Segundo os pesquisadores, os dados mostraram que entre os adultos norte-americanos, o maior consumo de colesterol ou ovos na dieta foi significativamente associado com maior risco de DCV incidente e mortalidade por todas as causas.

Bom, agora uma ressalva importante: não podemos generalizar um artigo, como sempre! Primeiro porque o próprio estudo aponta muito bem suas limitações: tratam-se dados auto referidos, portanto, o erro de medida deve ser considerado nesses casos; o estudo contou com apenas uma medição única do consumo de ovo e colesterol dietético; todas as coortes usaram diferentes ferramentas de avaliação dietética, exceto 2 coortes de Framingham; os dados não estavam disponíveis para investigar os subtipos de doença arterial coronariana, acidente vascular cerebral e insuficiência cardíaca, bem como, mortalidade por causas específicas, como mortalidade por câncer; e, como muito bem pontuam os autores, generalizar os resultados para populações não americanas requer cautela devido a diferentes ambientes de nutrição, alimentos e epidemiologia das doenças; e, por último, mas não menos importante, trata-se de um estudo de dados observacionais, o que não permite estabelecer causalidade.

Além disso, no Brasil, a I Diretriz sobre o consumo de Gorduras e Saúde Cardiovascular pressupões que as recomendações atuais restringem o consumo de ovo e limitam o consumo de colesterol em até 300 mg ao dia, assim como,  a V Diretriz Brasileira de Dislipidemias e Prevenção da Aterosclerose incentiva a ingestão de colesterol < 300 mg/d para pacientes no geral, sendo que para indivíduos com dislipidemia o consumo deve ser  < 200 mg/d. No entanto, não limitam a quantidade de ovos a ser ingerido por dia, apenas consideram que  um simples ovo contém de 50 a 250 mg de colesterol, dependendo do seu tamanho.

Obviamente, analisar alimentos isolados sem considerar a necessidade de cada individuo, seu perfil, nível de atividade física e alimentação em geral, é ser bastante reducionista. Mas, o que já se sabe é que dietas com alta densidade nutricional, como as dietas plant based diet e do mediterrâneo (que sempre discutimos por aqui, confira nossos posts) que reduzem o consumo de alimentos de origem animal, ricas em gordura saturada, apresentam evidências científicas importantes para o controle do colesterol em humanos.

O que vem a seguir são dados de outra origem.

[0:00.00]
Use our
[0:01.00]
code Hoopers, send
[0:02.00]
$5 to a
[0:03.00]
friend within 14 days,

Portanto, vamos olhar além dos dados. Vamos olhar para cada indivíduo e entender a alimentação como um todo, com os diferentes grupos de alimentos e não focar apenas em um alimento específico. É sempre bom lembrar isso!

 

Referências bibliográficas:

Zhong, V. W.;  Van Horn, L.; et al. Associations of Dietary Cholesterol or Egg Consumption With Incident Cardiovascular Disease and Mortality. JAMA. 2019;321(11):1081-1095. doi:10.1001/jama.2019.1572.

Santos, H. O. Atualização do Impacto do Consumo de Ovos de Galinha Inteiros no Perfil Lipídico: Até que Ponto são Impactantes? Arq Bras Cardiol. 2018; 110(6):585-587.

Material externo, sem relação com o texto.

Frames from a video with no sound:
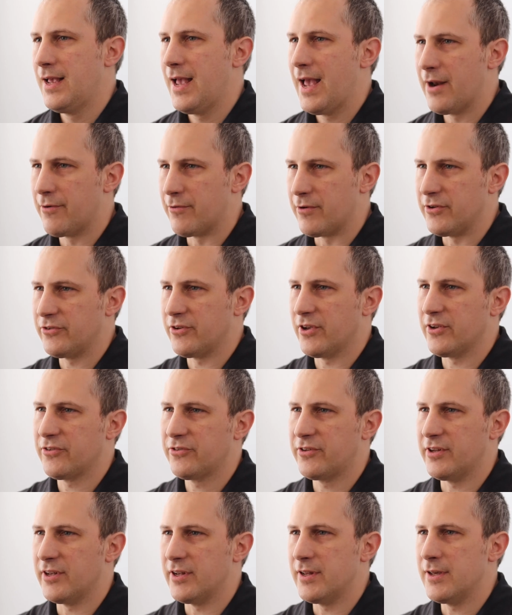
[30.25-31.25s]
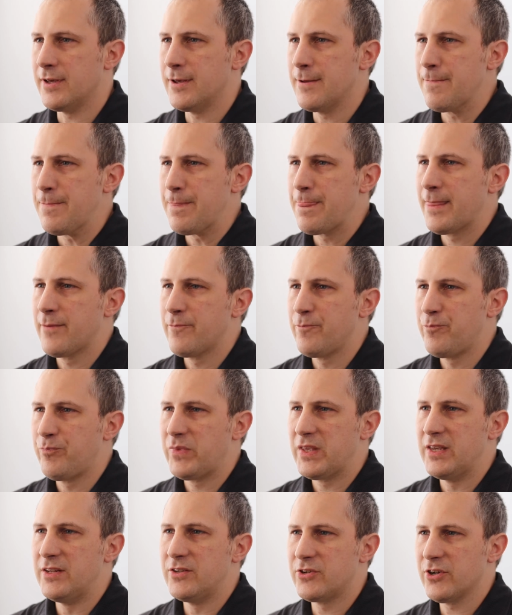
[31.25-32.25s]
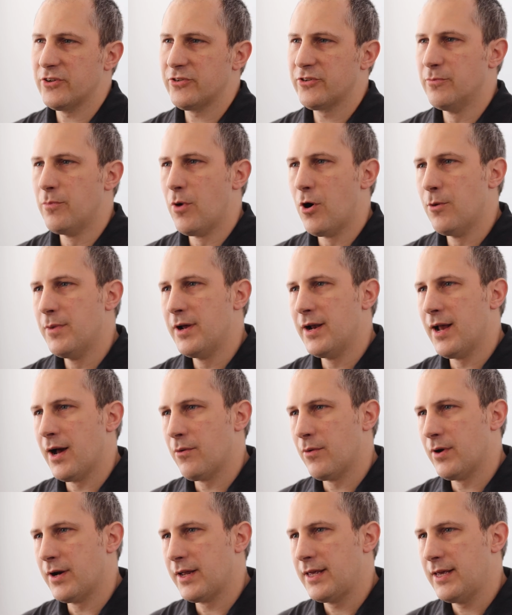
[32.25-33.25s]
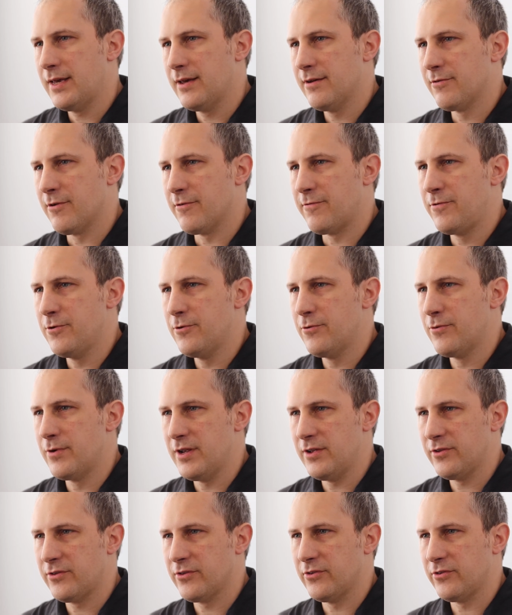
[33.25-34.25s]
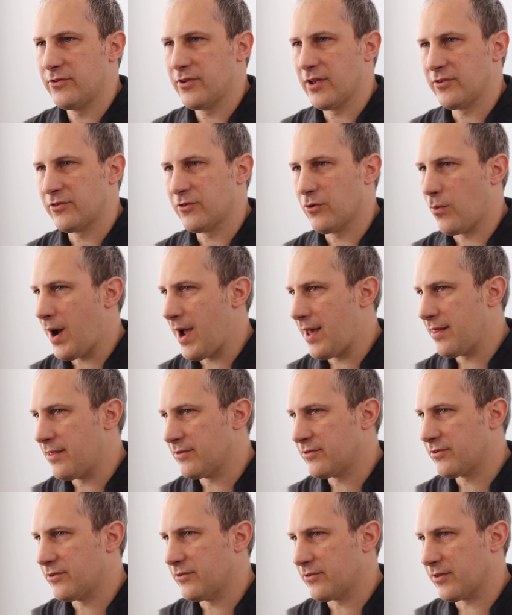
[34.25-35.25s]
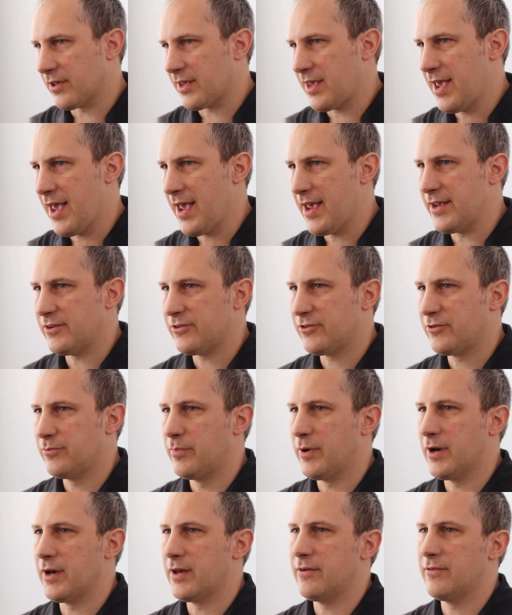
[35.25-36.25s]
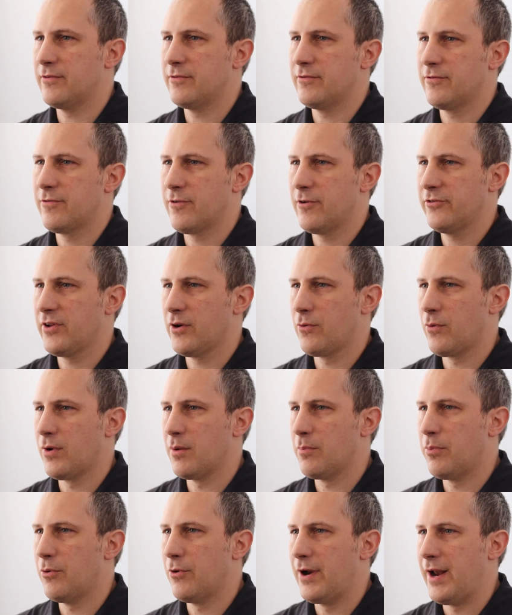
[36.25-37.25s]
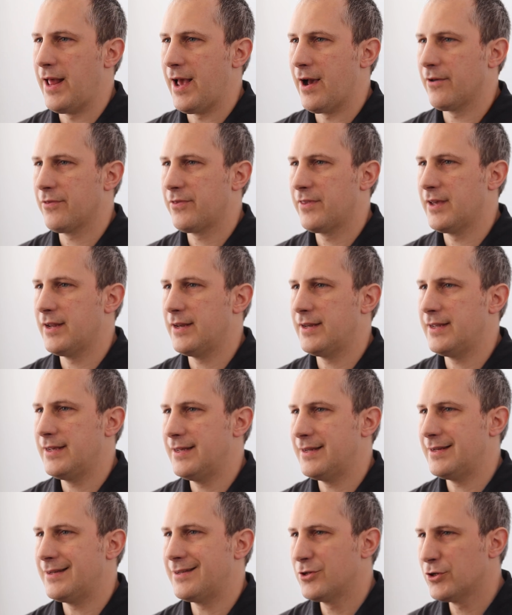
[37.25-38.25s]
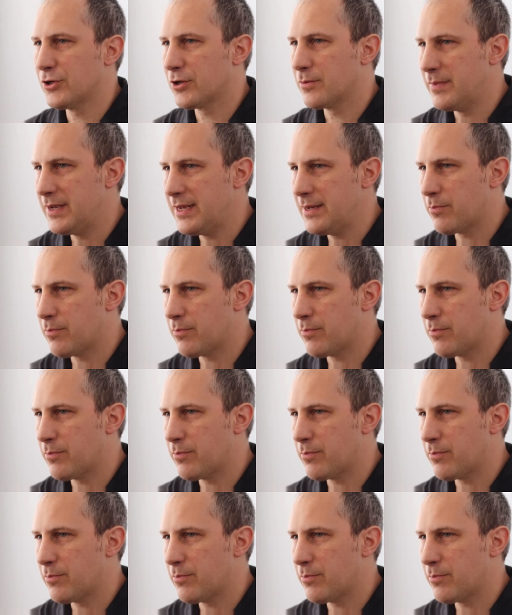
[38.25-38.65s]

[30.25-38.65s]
and resisted. In just a moment, I want to give a few reasons as to why this is the case, but first I want to point out that it took me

Santos RD, Gagliardi ACM, Xavier HT, Magnoni CD, Cassani R, Lottenberg AMP, Casella Filho A, Araújo DB, Cesena FY, Alves RJ, Fenelon G, Nishioka SAD, Faludi AA, Geloneze B, Scherr C, Kovacs C, Tomazzela C, Carla C, Barrera-Arellano D, Cintra D, Quintão E, Nakandakare ER, Fonseca FAH, Pimentel I, Santos JE, Bertolami MC, Rogero M, Izar MCO, Nakasato M, Damasceno NRT, Maranhão R, Cassani RSL, Perim R, Ramos S. I Diretriz sobre o Consumo de Gorduras e Saúde Cardiovascular. Volume 100, N° 1, Suplemento 3, Janeiro 2013.